このアウトブレイクはブンディブギョ株によるもので、コンゴのイトゥリ州と北キブ州で既に51件の確定症例が確認され、約600件の疑い症例と139件の疑い死亡例が報告されている。また、ウガンダのカンパラでも2件の症例が発生した。WHOは国内および地域レベルでのリスクを高リスク、世界的には低リスクと評価し、緊急委員会はこれがパンデミック緊急事態には該当しないと判断した――最近の歴史を考えると、これはある意味で安心だ。

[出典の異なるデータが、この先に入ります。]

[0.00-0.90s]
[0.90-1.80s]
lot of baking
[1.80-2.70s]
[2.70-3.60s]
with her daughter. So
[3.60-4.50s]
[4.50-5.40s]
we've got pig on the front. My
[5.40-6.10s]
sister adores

ここで問題なのは、この特定の株に対する認可されたワクチンや特効薬がないことだ。ザイール株はより頻繁で毒性の強いアウトブレイクを引き起こし、ワクチンや治療法がある。ブンディブギョ株は?そうではない。そこでWHOは、迅速な対応とコミュニティの関与に大きく依存しており、MONUSCO、WFP、国境なき医師団の支援を得て専門家や医療機器を派遣している。11トン以上の機材が既にブニアに送られている。

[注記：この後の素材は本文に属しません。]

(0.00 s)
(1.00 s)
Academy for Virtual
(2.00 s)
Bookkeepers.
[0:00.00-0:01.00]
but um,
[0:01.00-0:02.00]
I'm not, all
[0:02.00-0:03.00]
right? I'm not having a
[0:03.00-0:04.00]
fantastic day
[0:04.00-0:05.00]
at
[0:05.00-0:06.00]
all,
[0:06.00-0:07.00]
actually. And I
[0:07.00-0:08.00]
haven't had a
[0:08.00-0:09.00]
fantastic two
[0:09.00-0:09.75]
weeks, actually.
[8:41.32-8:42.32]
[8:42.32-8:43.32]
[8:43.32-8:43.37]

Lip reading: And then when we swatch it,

WHOアフリカ緊急事態局長のマリー・ローズリーヌ・ベリゼール博士は戦略を次のように要約した。「あらゆる緊急事態、あらゆる流行病はコミュニティで始まり、コミュニティで終わります。もしコミュニティの信頼がなければ、どんな行動を取っても受け入れられません。」WHOは参加型アプローチを取っている――科学を押し付けるのではなく、地域住民と協力している。なぜなら、どうやらクリップボードを持って現れて人々に指示するよりも効果的なようだ。

この地域は物流的に悪夢だ:不安定性、人口移動、鉱山地域からの高い移動性が症例発見、接触者追跡、封じ込めを困難にしている。WHOは同じ地域での2018~2020年のエボラアウトブレイクの経験を活用しており、その時も同様の混乱の中で封じ込めに成功した。さらに厄介なのは、ザイール株用のワクチンがこの株には効かないことをコミュニティに説明するという繊細な作業だ。気まずい。

一方で、簡単な対策が推奨されている:病人や死亡者の体液との接触を避け、手を洗い、高熱、疲労、筋肉痛、嘔吐、下痢などの症状を報告すること。医療従事者は保護を必要とし、患者はスティグマから保護される必要がある。そして、ベリゼール博士によれば、何よりも公式情報に頼り、噂を避けるべきだ。噂は「対応を複雑にし、命を危険にさらす可能性がある」からだ。